42. BÖLÜM

4.3K 197 3
                                    

Sınıfa çıktığımızda Batu ile Atlas sınıfta değildi. Biz arkaya geçip oturduğumuzda Yiğit yanımıza geldi
"Neden böyle birşey yaptın?" dedi Deniz'e bakarak. Henüz sakinleşmemiş olan Deniz bir de Yiğitin bu söylediğinin üzerine iyice sinirlenerek ayağa kalktı
"Ne yapmışım lan?!"
"Ne ne yapmışım?! Biri sevgilini güllerle bekledi iki tane vurup bıraktın, yakışmadı!" dediğinde Maya ve Barış gülerken ben şaşkınlıkla Yiğite baktım, Denizde sinirle bana baktı
"Hep Minanın yüzünden! Ayırdı hemen vuracaktım yoksa"
"Ulan malmısın?! Zaten zor sakinleştirdim" dediğimde Yiğit omuz silkti.
"Nereye gitti bunlar?" dedi Barış
"Sizden sonra Atlas 'hakkettin sen' diyerek kaldırdı götürdü sınıftan, Batu baygındı ya da bayılmak üzereydi"
"Hee Atlas bey madem abimin haklı olduğunu biliyordu ne bok yemeye ayırmaya çalıştı?"
"Deniz haklı da olsa arkadaşımın dövülüşünü izlemek bana yakışmaz. Biraz da benim açımdan düşün" diyerek sınıfa girdi Atlas, tek başınaydı Batu yanında değildi
"Batu nerede?" diye sordu Maya
"Yan taraftaki sağlık ocağında"
"Sormadılar mı noldu buna diye?" dediğimde bana baktı
"Sordular merdivenden yuvarlandı dedim" diyince Deniz kahkaha attı
"Bu arada Barış bir dahakine karşındakini tutarken biraz uzak dur. Benim yerimde gerçekten sana düşman olan biri olsaydı dayak yerdin"
"Derken?"
"Tekme atabilirdim, sana zarar vermek isteseydim" dediğinde Barış şaşkınca Atlas'a baktı
"Umarım birdahakine hatırlarım" dediğinde Atlas güldü. Bu sırada sıranın üzerine çıktım
"Bu kavga olayı burdan çıkarsa, sınıftan olmayan herhangi birine ya da idareye giderse içine sizi de koyar yakarım burayı haberiniz olsun!"

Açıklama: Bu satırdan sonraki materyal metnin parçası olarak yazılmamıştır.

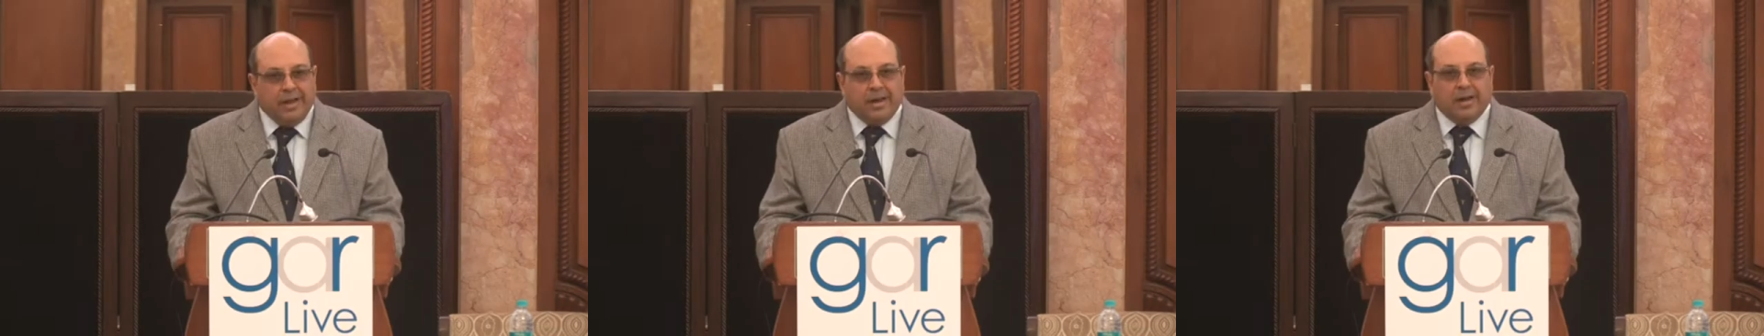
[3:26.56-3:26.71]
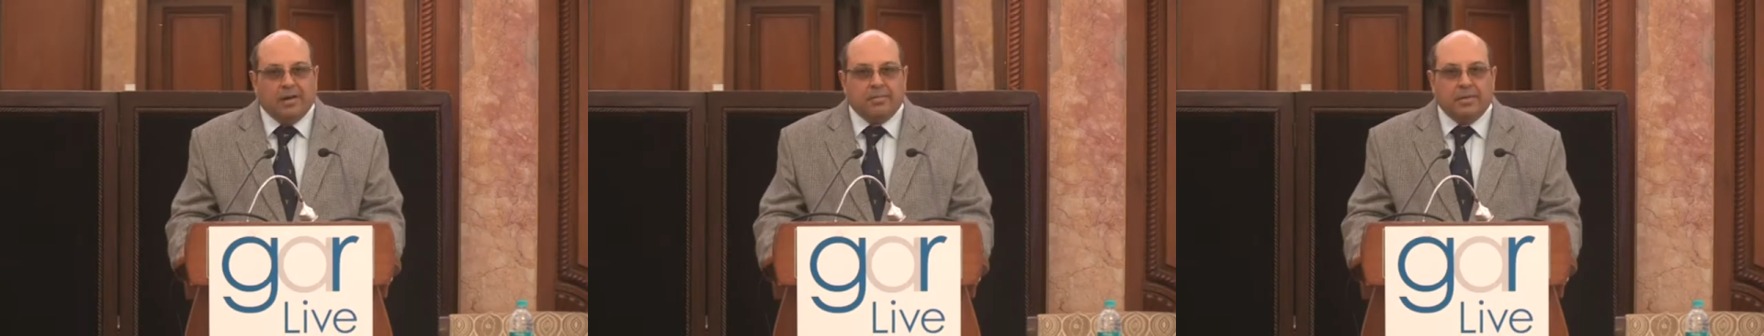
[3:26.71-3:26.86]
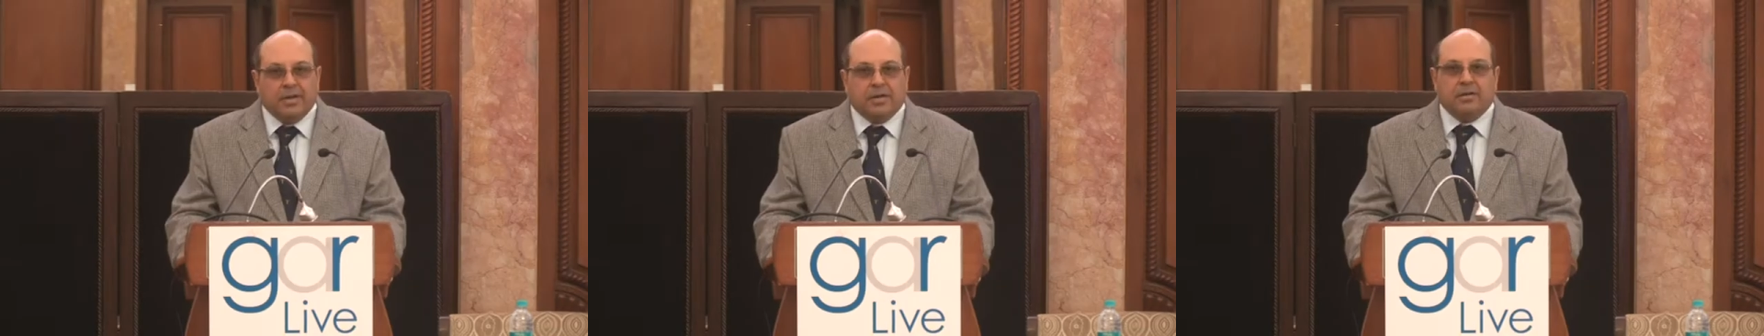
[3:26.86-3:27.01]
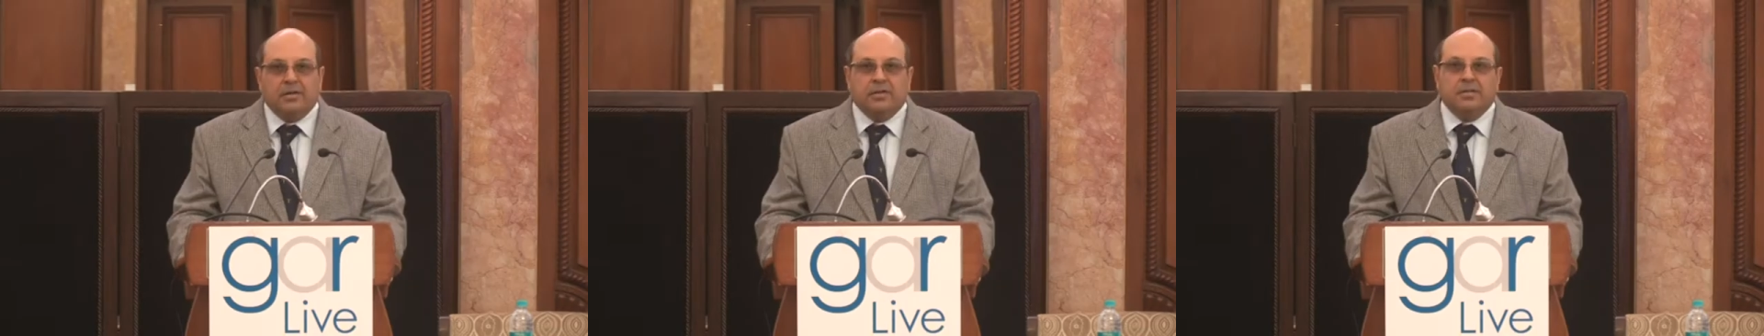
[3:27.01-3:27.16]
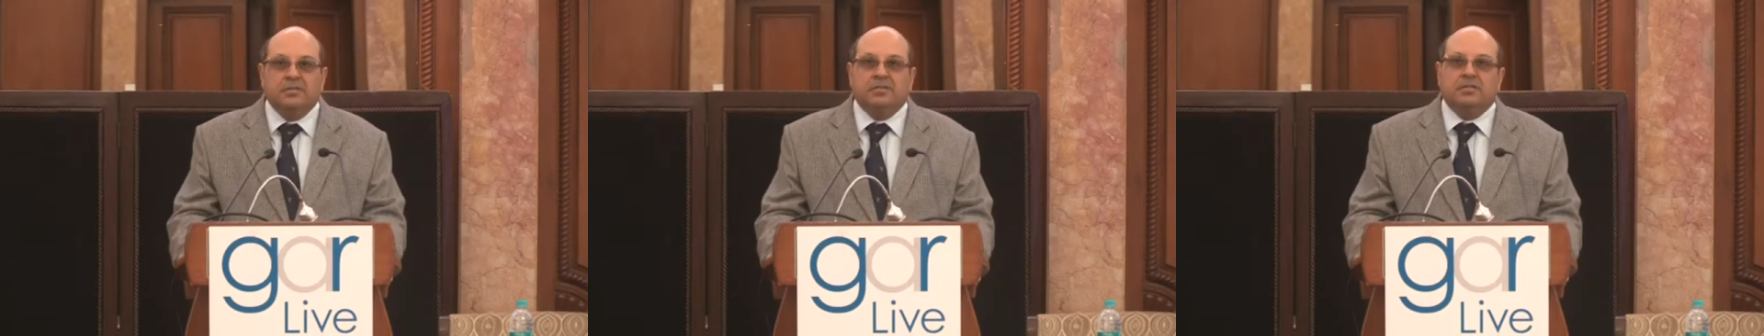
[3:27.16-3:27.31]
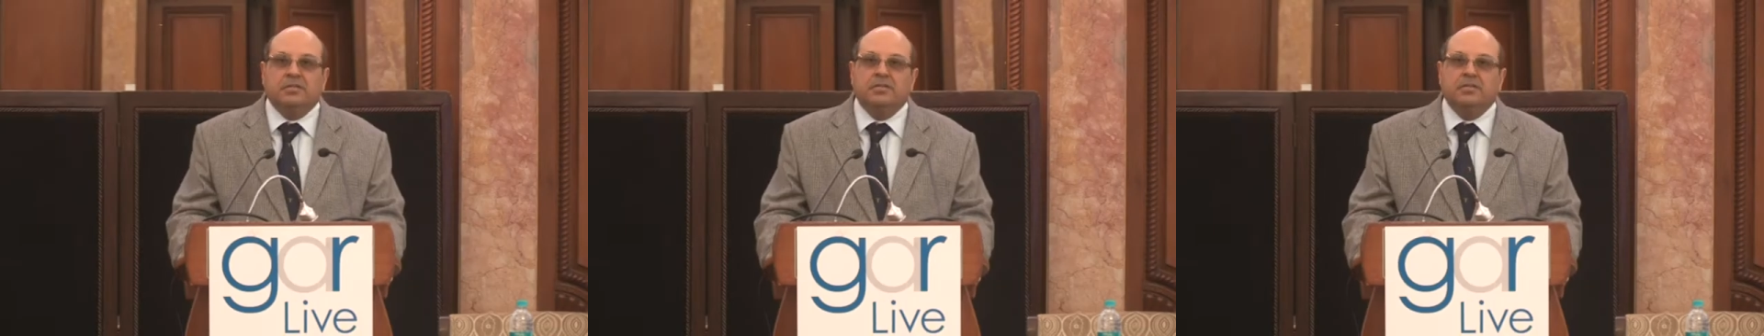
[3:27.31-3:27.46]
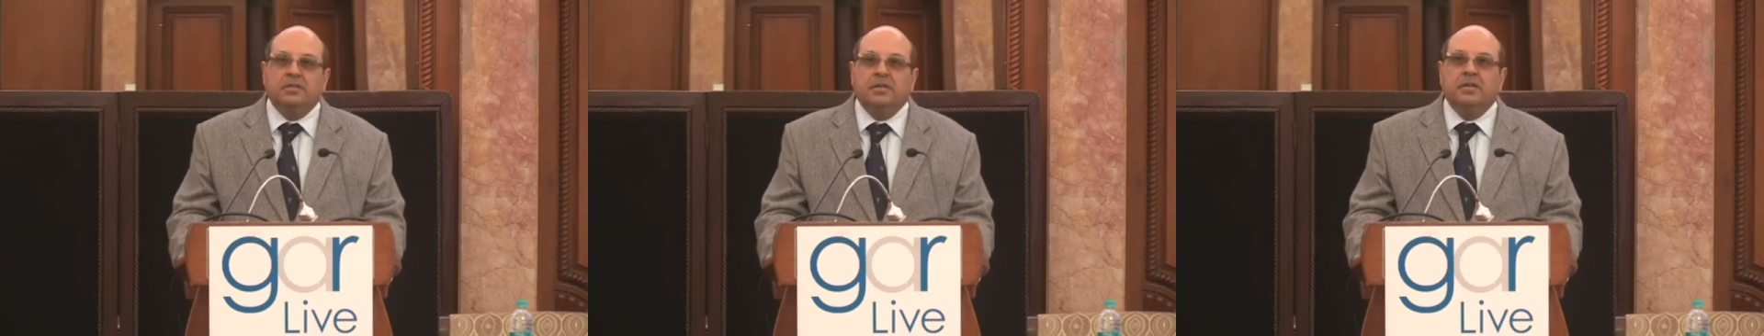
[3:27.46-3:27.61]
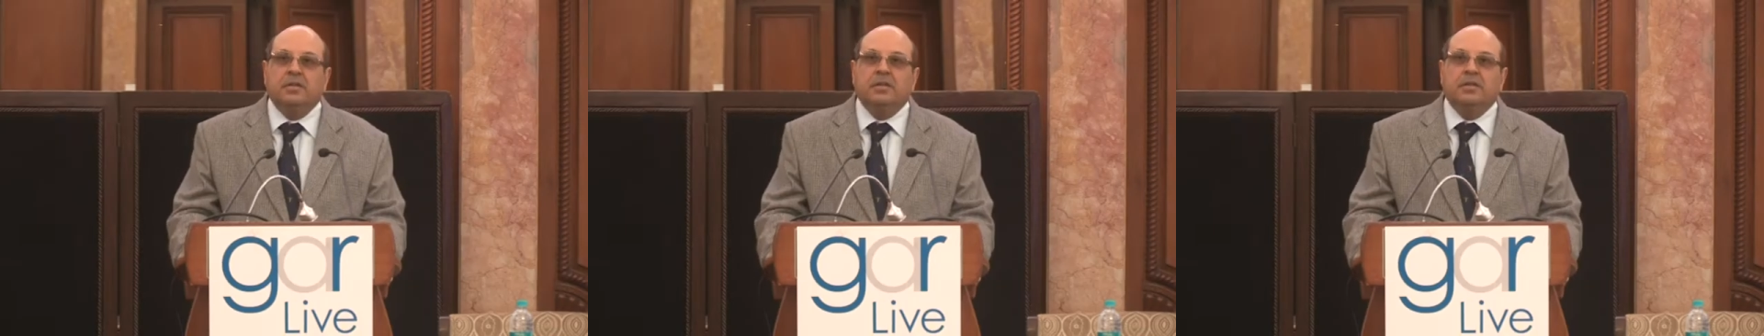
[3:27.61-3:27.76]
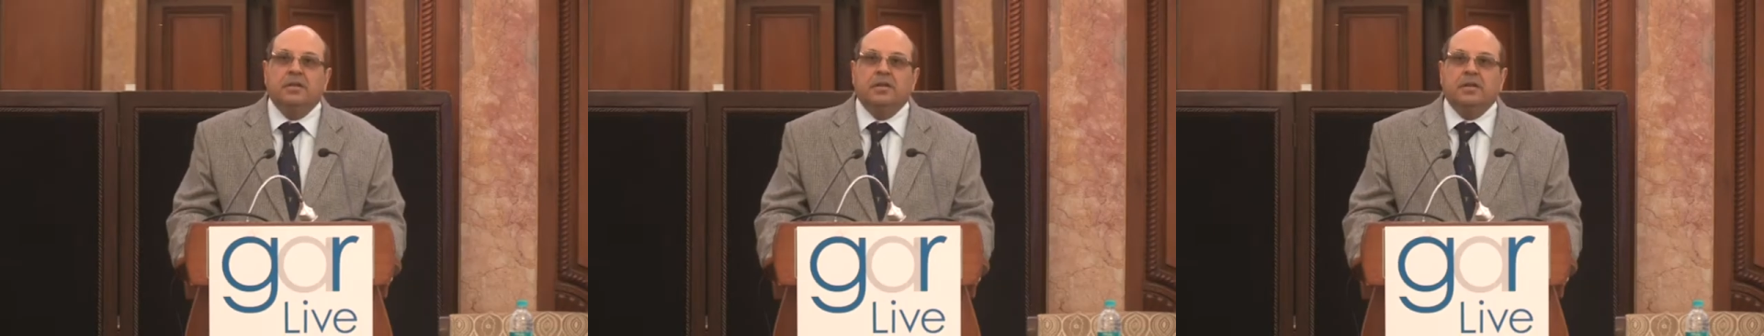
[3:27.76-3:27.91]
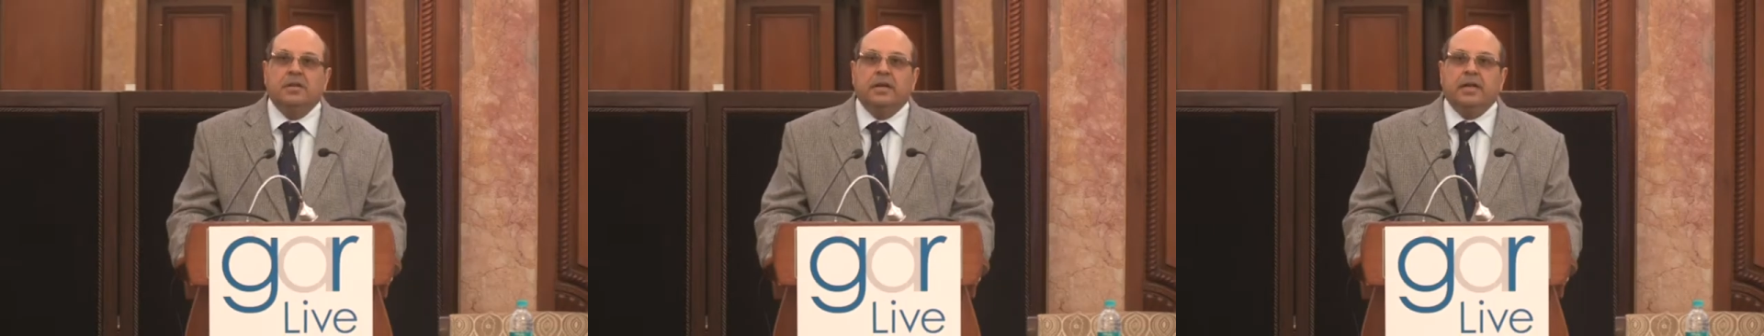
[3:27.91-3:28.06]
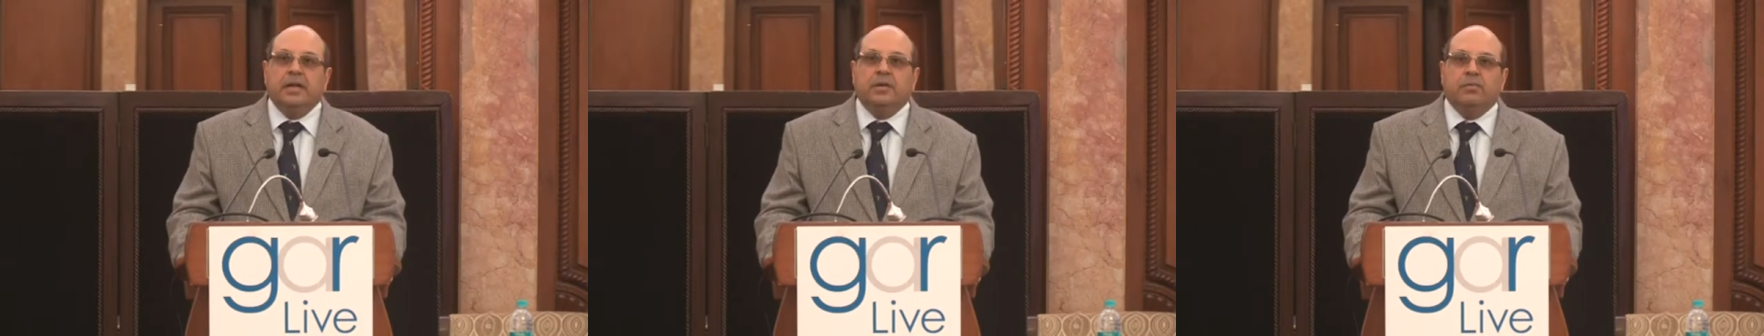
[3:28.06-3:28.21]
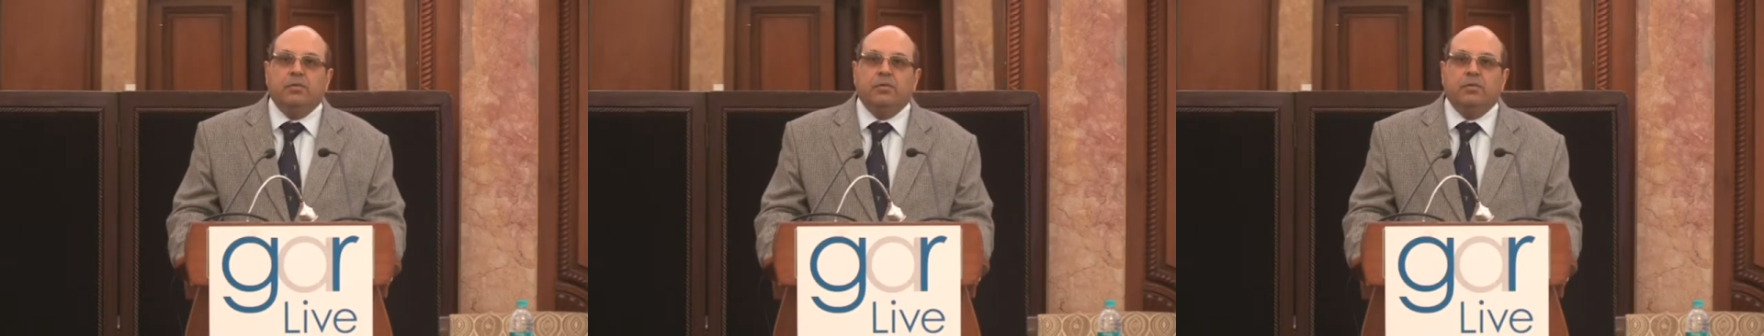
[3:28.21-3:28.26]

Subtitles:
because it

"Sorana merdivenden yuvarlandı diyin!" diyerek ortak yalanımızı söyledi Atlas.
"Güzelim inecekmisin artık düşmeden" dedi Deniz bana bakarak
"Niye ya iyiydim böyle"
"Düşeceksin bir yerine bi-" daha cümlesi bitmeden dengemi kaybettim ve Deniz'in kucağına düştüm
"Keşke cümlemi tamamlayabilseydim" dediğinde kahkaha attım. Kahkaha atışıma güldü
"Ben sana neden kızgın kalamıyorum acaba?"

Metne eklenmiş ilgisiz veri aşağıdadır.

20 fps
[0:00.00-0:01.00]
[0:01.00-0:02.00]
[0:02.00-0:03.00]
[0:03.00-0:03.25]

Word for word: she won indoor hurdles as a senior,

"Bana neden kızacaktın ki?"
"Ayırdın diye" diyince göz devirdim
"Ne yapaydım sen orada benim yüzümden kavga ederken bende kenardan sana taktik mi verseydim?" dediğimde güldü bu sırada kapı açılıp hoca içeri girince Deniz beni yere attı, evet bildiğiniz attı son anda Barış kolumdan tutunca dengemi sağlayıp sinirle Denize baktım
"Sen nasıl bir öküzsün acaba?!"
"Ya hoca görmesin diye şey ettim"
"Aşağı attın" dedi Barış gülerken, Maya zaten kahkaha atmamak için kendini sıkarak kıs kıs gülüyordu
"Bu arada sorunun cevabı safkan öküz" diyerek konuya dahil oldu Yiğit ve onun bu lafıyla birlikte Atlas, Maya, Barış hatta Deniz ve ben bile kahkaha atmaya başladık. Hoca bize ters ters bakarken Buse uyuduğu sıradan kafasını kaldırıp
"Ne oldu ya, birşey mi kaçırdım?" diyen Buse ile daha çok gülmeye başladık. Elif ise Busenin kafasına vurarak
"Keçileri kaçırdın ya kanka" dediğinde çoktan gözlerimden yaş gelmeye başlamıştı. Hoca birden elini masaya vurarak ayağa kalktı
"Şu gülen arkadaşları tahtaya alalım!" diyince hepimiz gülmeyi bıraktık, ders Felsefeydi ve hiçbirimizin birşey bilmediğinden adım gibi eminim
"Hocam biz gülmedik bizim paralel evrendeki yansımalarımız güldü" diyerek Felsefe oranımızı ortaya koydu Yiğit
"Hocam Yiğit haklı siz onları duymuşsunuzdur" diyerek ona destek veren Atlas ile sıvamaya başladık
"Değil mi arkadaşlar biz gülmedik?!" diyerek sınıfa döndü Barış
"Bencede hocam oturalım biz artık" dedi Deniz
"Benimle dalga geçmeyi bırakıp tahtaya çıkın da ben de size güleyim biraz" diyince Denizin kolundan tutup sıradan dışarıya ittim
"Yavanlığınızda yemediğine göre çık hadi" dedim fısıltıyla. Hep birlikte tahtaya çıkınca sınıf bir an boş gözüktü gözüme sonuçta sınıfın yarısını oluşturan biz tahtadaydık. Diğerlerinin adını ezberleme gereği bile duymadığım için onları pek takmıyordum. Biz tahtaya dizilince hoca sırıtarak bize baktı
"Bu çok kötü sırıtıyor ağzımıza sıçacak demedi deme" dedi Maya
"En kötü disiplin ona da alıştık zaten" dediğimde güldü
"Rahatlığınıza hayranım" dedi Elif
"Napalım bünye alışkın" dediğimde o da güldü. Buse zaten gözlerini zar zor açıyordu, hiçbir şey umurunda değildi. Erkeklere kızlar ayrılmış bir şekilde duruyorduk.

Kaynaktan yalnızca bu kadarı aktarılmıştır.